Allison R F, Janda M, Ahlquist P
Institute of Molecular Virology, University of Wisconsin-Madison 53706.
J Virol. 1988 Oct;62(10):3581-8. doi: 10.1128/JVI.62.10.3581-3588.1988.
Complete cDNA copies of genomic RNA1, RNA2, and RNA3 of cowpea chlorotic mottle virus (CCMV) were cloned 1 base downstream from a T7 RNA polymerase promoter. The mixture of capped in vitro transcripts from all three clones produced normal CCMV infections in barley protoplasts and cowpea plants. By using transcripts from these clones and from a similar set of biologically active clones of the related brome mosaic virus (BMV), all possible single component exchanges between the BMV and CCMV tripartite genomes were tested. Viral RNA replication was not observed with any heterologous combination of RNA1 and RNA2, which encode trans-acting viral RNA replication factors. However, substitution of the heterologous RNA3 into either genome produced viable hybrid viruses, both of which replicated in barley protoplasts and produced lesions on Chenopodium hybridum, a local lesion host for both parent viruses. In hybrid infections, BMV and CCMV coat proteins each readily packaged RNAs from the heterologous virus, but BMV RNAs were replicated to a higher level than CCMV RNAs, even when trans-acting RNA replication factors were provided by CCMV genes. Neither hybrid systemically infected the natural host of either parent virus, suggesting that host specificity determinants in BMV and CCMV are encoded by RNA3 and at least one other genomic RNA.

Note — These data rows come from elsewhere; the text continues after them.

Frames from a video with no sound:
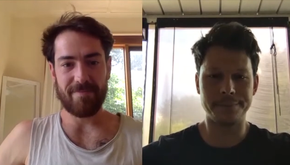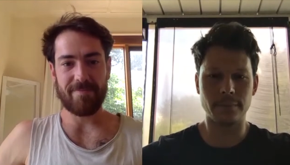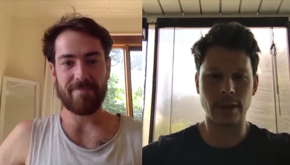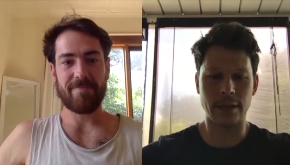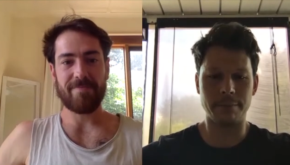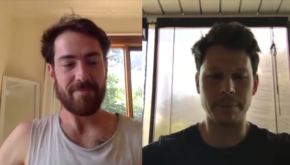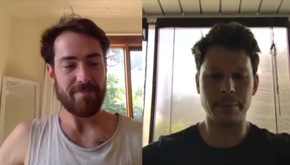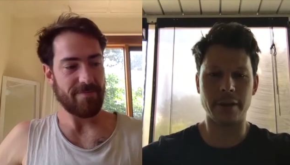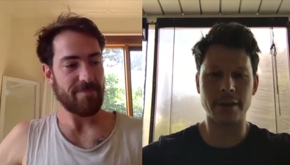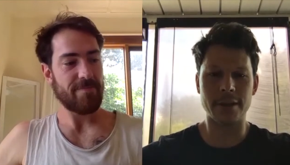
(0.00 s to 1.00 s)
Speaker 1: Uh, my
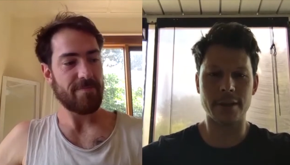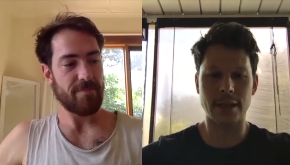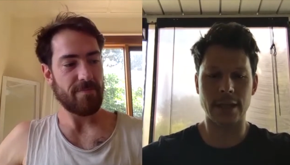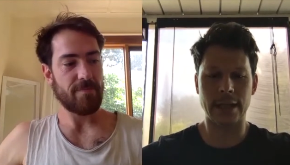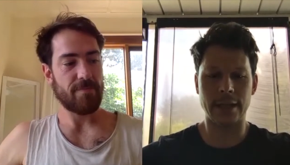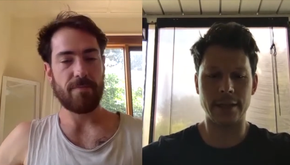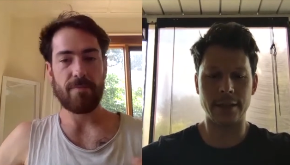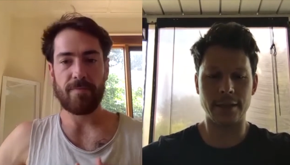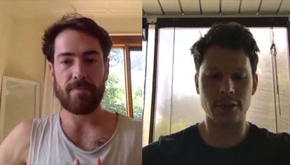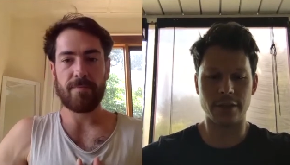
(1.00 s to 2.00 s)
parents are
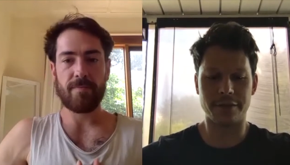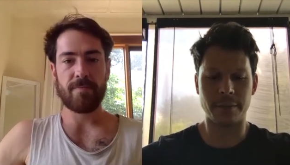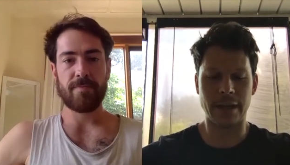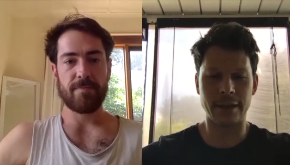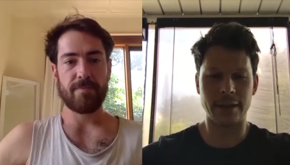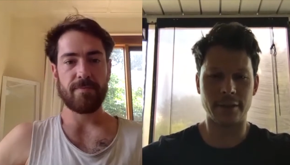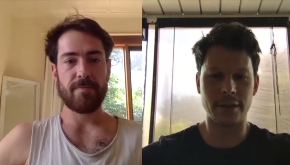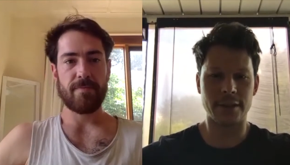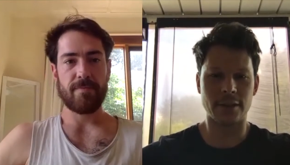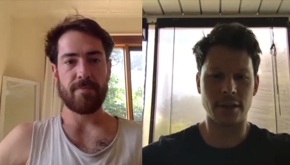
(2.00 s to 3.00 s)
initially from
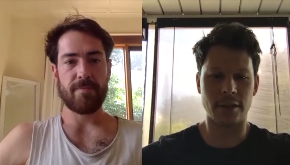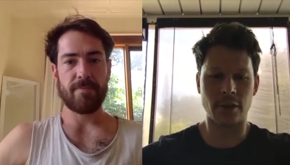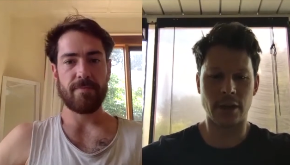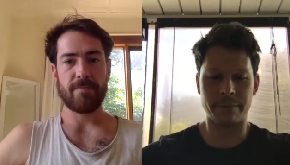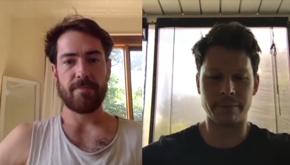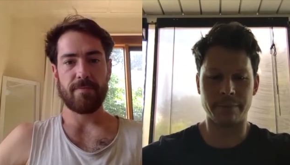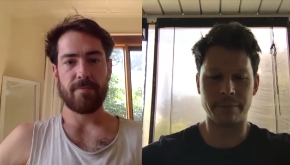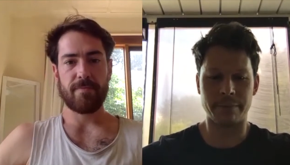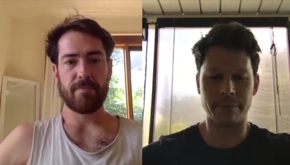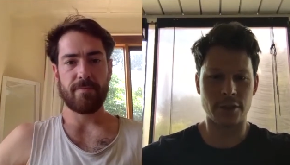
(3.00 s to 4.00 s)
Hungary, so I grew up with two
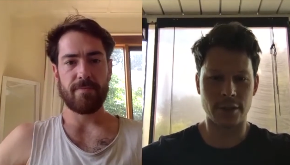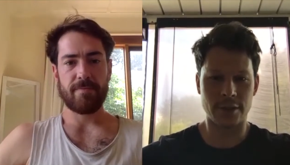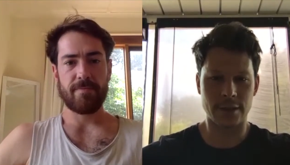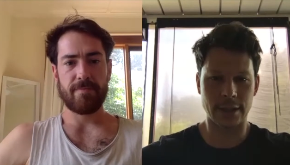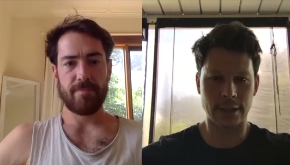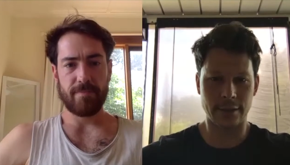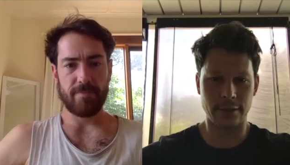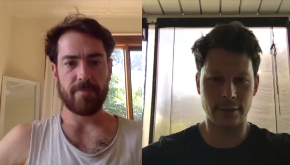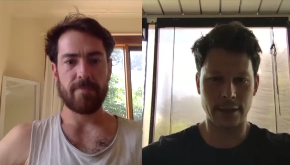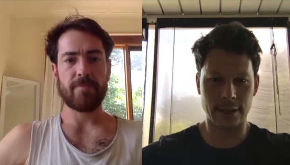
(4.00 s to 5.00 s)
languages,
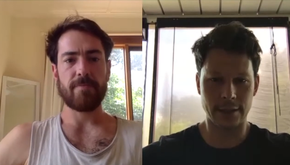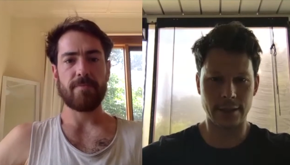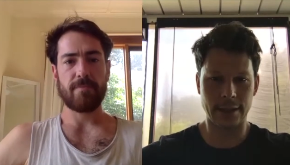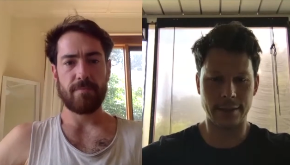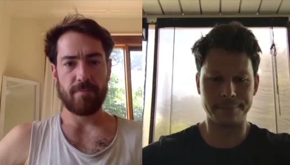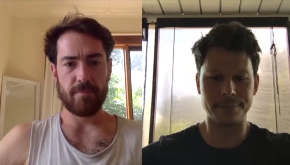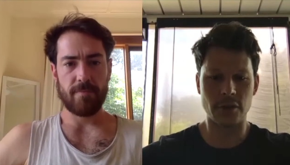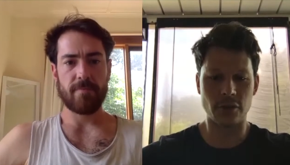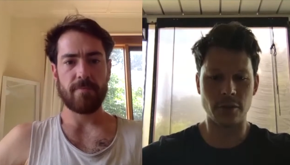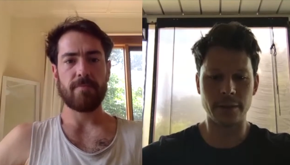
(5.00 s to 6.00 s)
Hungarian and um,
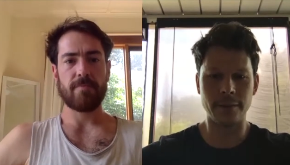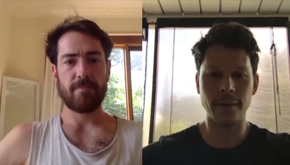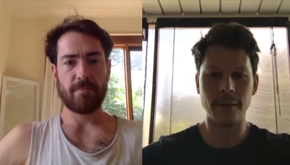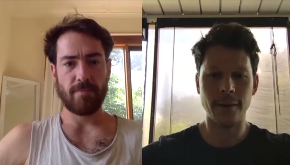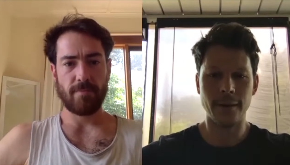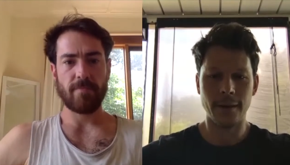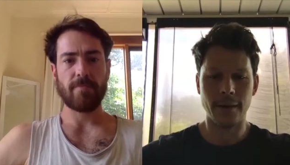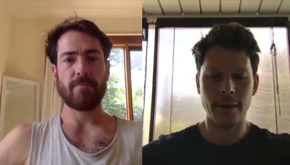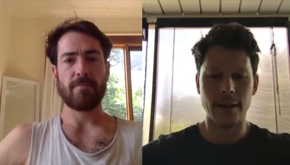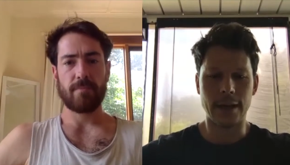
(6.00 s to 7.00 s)
German.
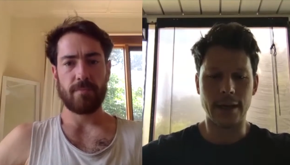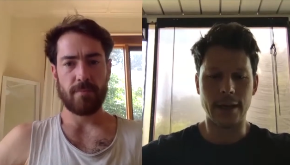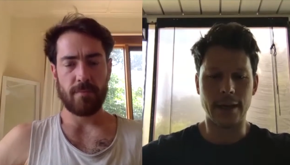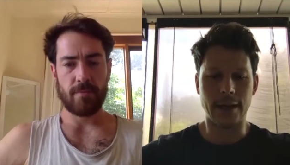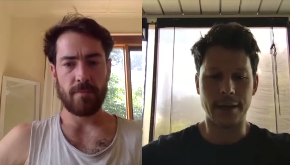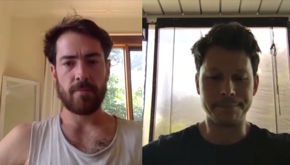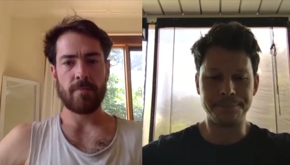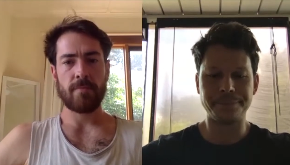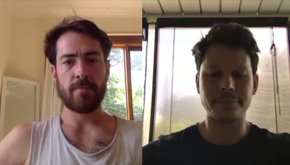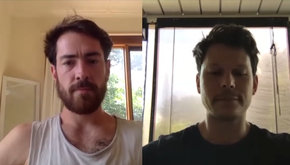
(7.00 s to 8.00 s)
Um,
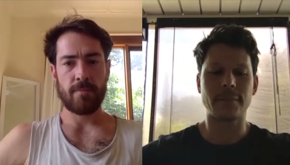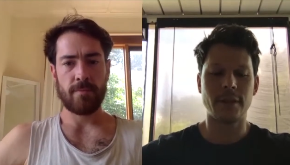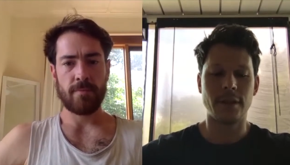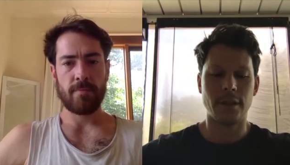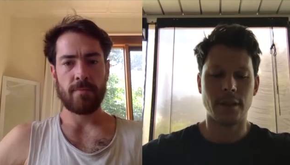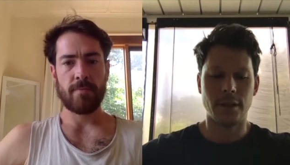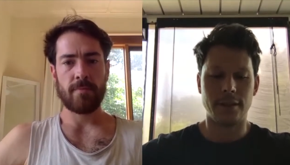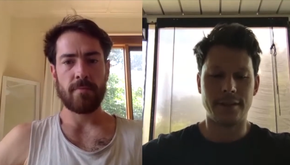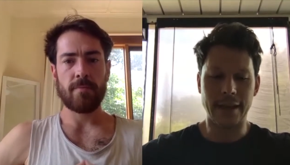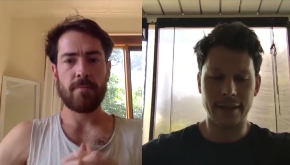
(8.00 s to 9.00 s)

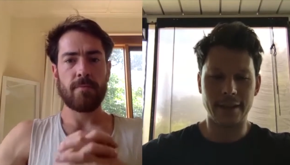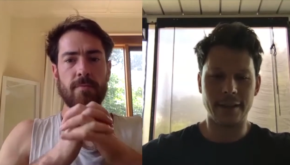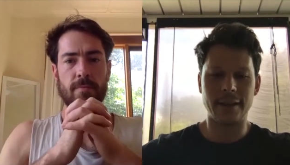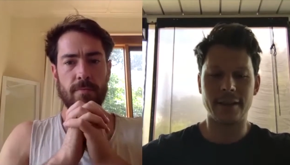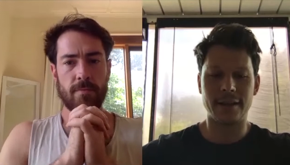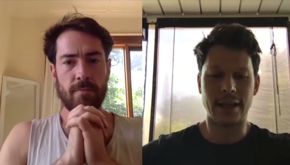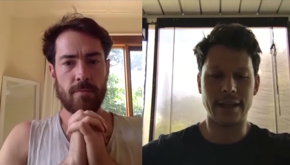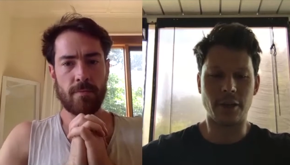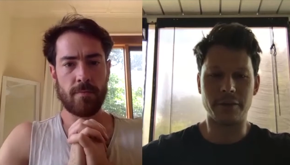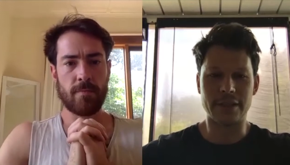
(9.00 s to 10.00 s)
then
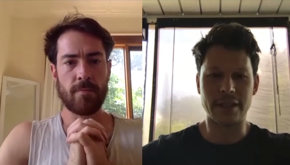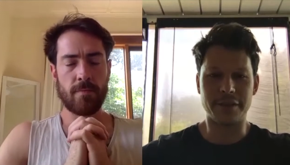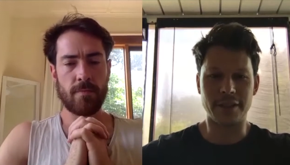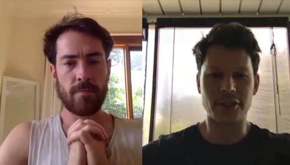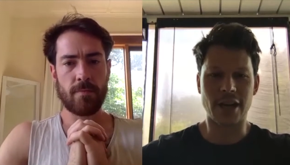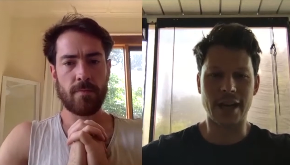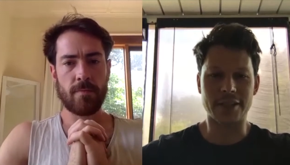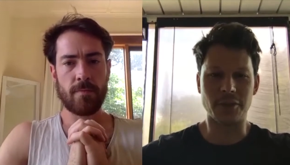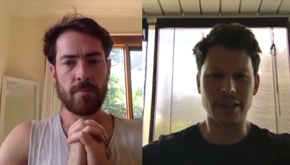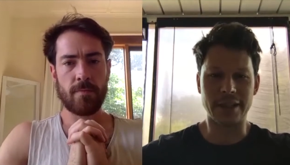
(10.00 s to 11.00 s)
like obviously finished high
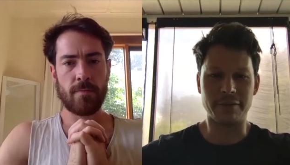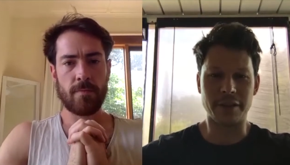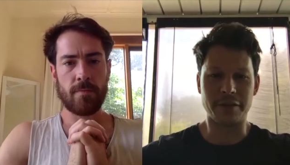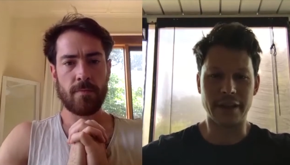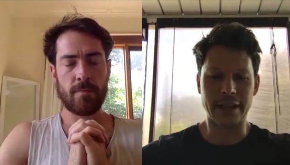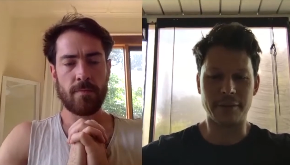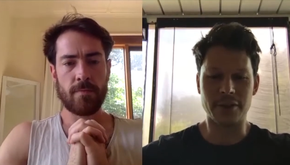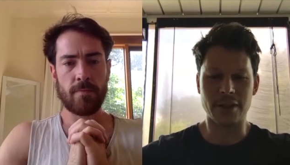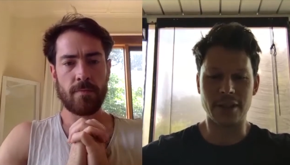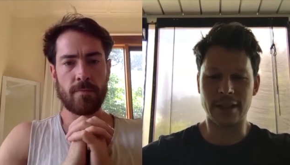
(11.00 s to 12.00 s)
school and everything. I
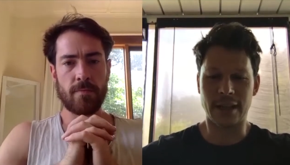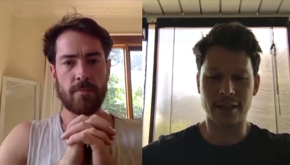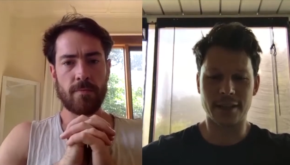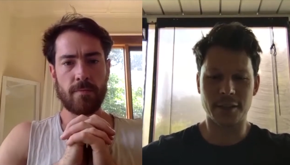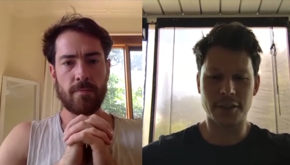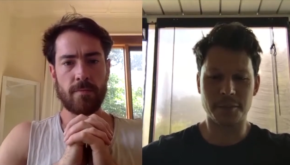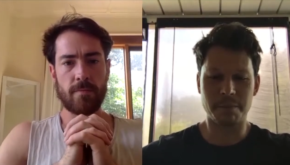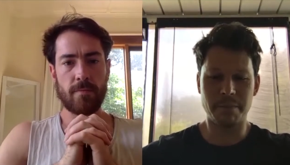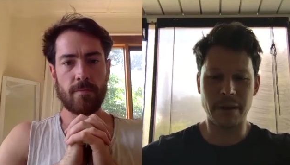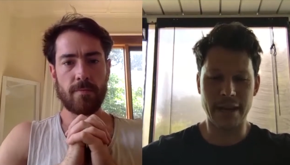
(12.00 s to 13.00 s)
was in a dark
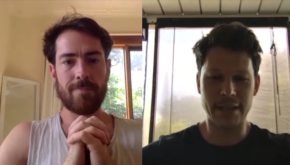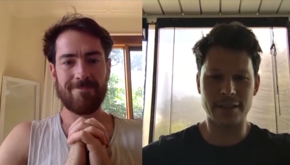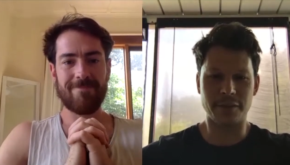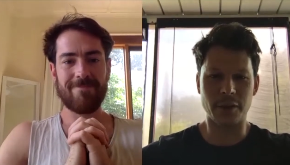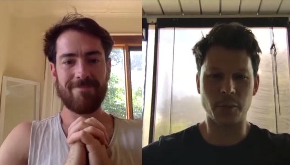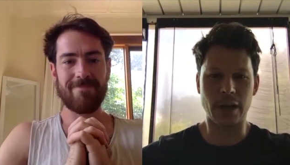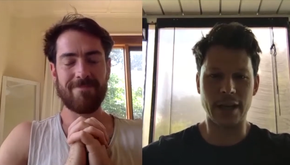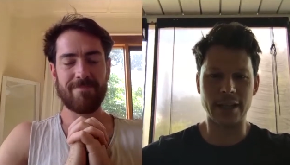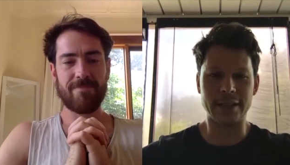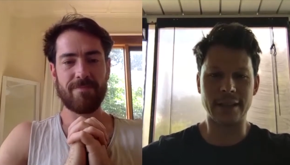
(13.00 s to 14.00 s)
space for a
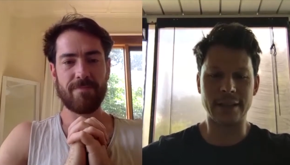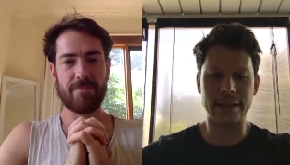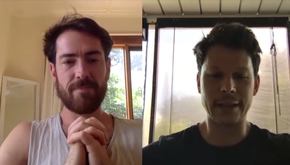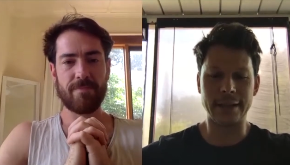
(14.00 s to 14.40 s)
while, and then a, uh, an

将豇豆褪绿斑驳病毒(CCMV)的基因组RNA1、RNA2和RNA3的完整cDNA拷贝克隆到T7 RNA聚合酶启动子下游1个碱基处。来自所有三个克隆的加帽体外转录本混合物在大麦原生质体和豇豆植株中产生了正常的CCMV感染。通过使用这些克隆以及相关的雀麦花叶病毒(BMV)一组类似的具有生物活性的克隆的转录本,对BMV和CCMV三方基因组之间所有可能的单组分交换进行了测试。对于编码反式作用病毒RNA复制因子的RNA1和RNA2的任何异源组合,均未观察到病毒RNA复制。然而,将异源RNA3替换到任一基因组中产生了有活力的杂交病毒,这两种杂交病毒都在大麦原生质体中复制,并在双亲病毒的局部病斑寄主杂种藜上产生病斑。在混合感染中,BMV和CCMV外壳蛋白都很容易包装来自异源病毒的RNA,但即使CCMV基因提供反式作用RNA复制因子,BMV RNA的复制水平也高于CCMV RNA。这两种杂交病毒均未系统感染任一亲本病毒的天然寄主,这表明BMV和CCMV中的寄主特异性决定因素由RNA3和至少一种其他基因组RNA编码。